To this day, I’m not sure if either of these things has been quite the gift she meant them to be.
Hands on my hips,I heave a deep sigh as I stare at the outlet, and at the now-black piece of toast in the cooling toaster.
Well, at least the coffee finished brewing before everything went to hell.
I turn the toaster upside-down and shake it until the burnt toast falls into the sink, where I leave it for now. Then I reach into the cupboard and pull down a mug with a picture of a daisy emblazoned on it, and pour myself a cup. I take an experimental sip, testing the hotness. Sitting back down at the table, I lean over, grab my phone from whee it’s fallen to the floor, check to make sure the screen isn’t broken, and send two texts.
The first one is to Jake, the photographer. I tell him to get the address of the Jesus lawn house from Frank, and say I’ll meet him there at noon.
The second is to Savannah, telling her about the toaster incident and warning her to watch out for any new problems.
I’ll figure out what to do about all of this later. Right now, I need to figure out something else for breakfast.

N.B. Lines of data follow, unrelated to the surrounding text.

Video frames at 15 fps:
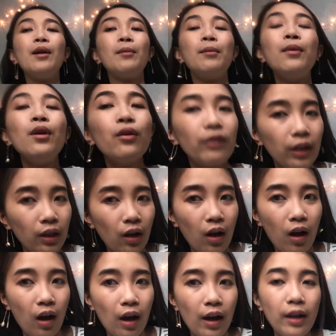Moving
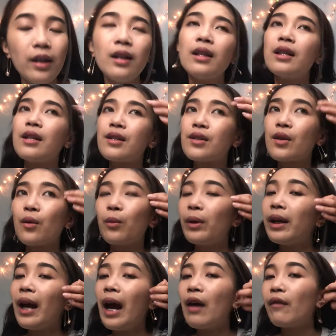on, so
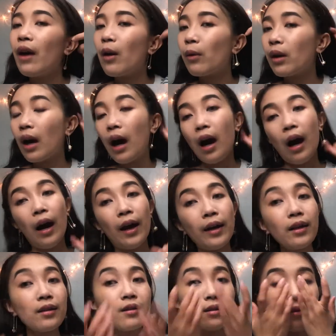we have our
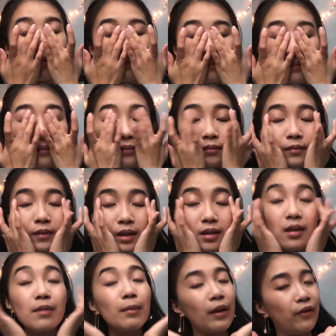eyes. This
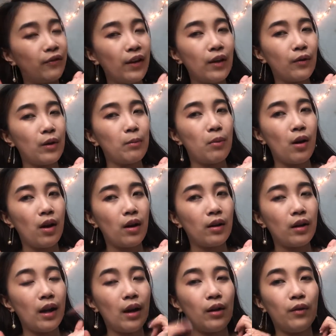is my favorite part
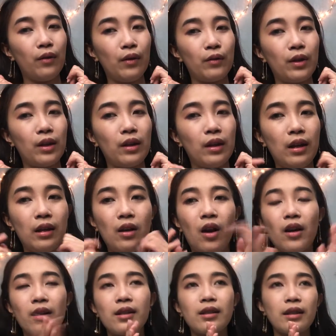out of everything,
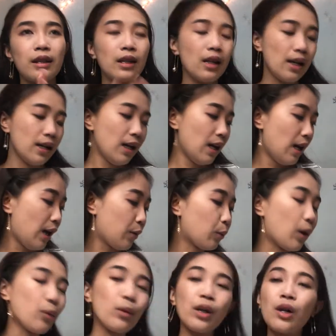honestly. And
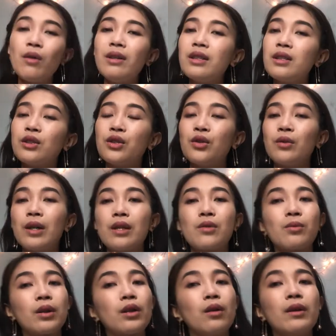what we're going to do is
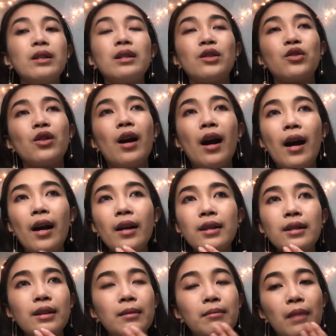we're going to try
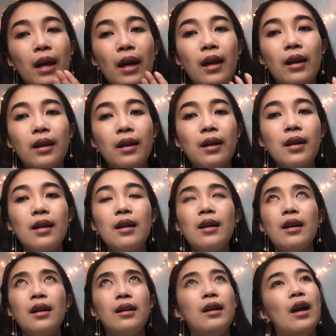to make
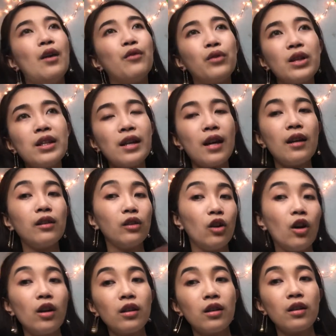an everyday
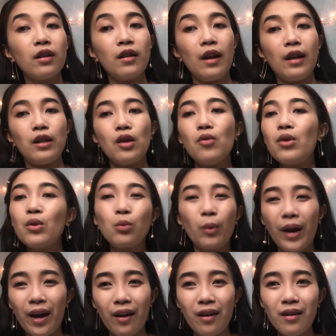look that you could
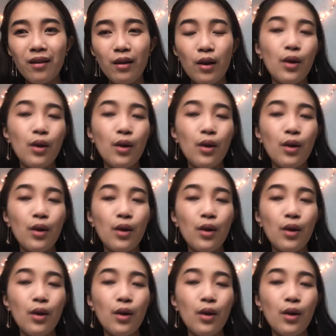wear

And then I need to get ready to go do my damn story.
3
Dante
The second the harsh knock sounds at my door at ten o’clock on a Monday morning, I know shit is about to go seriously tits up.
Nobody ever comes to my door this early. They fuckin’ know better. They should, anyway. I’m not an early riser. And I ain’t someone who’s overly fond of having people in my house, at any time of the day.
My club brothers know this. My neighbors know this.
And for everybody else, the sign on my front door that says “GO THE FUCK AWAY” should convince them not to take their chances.
I lie there silent for a few seconds, hoping whoever it is will just obey the damn sign and go the fuck away.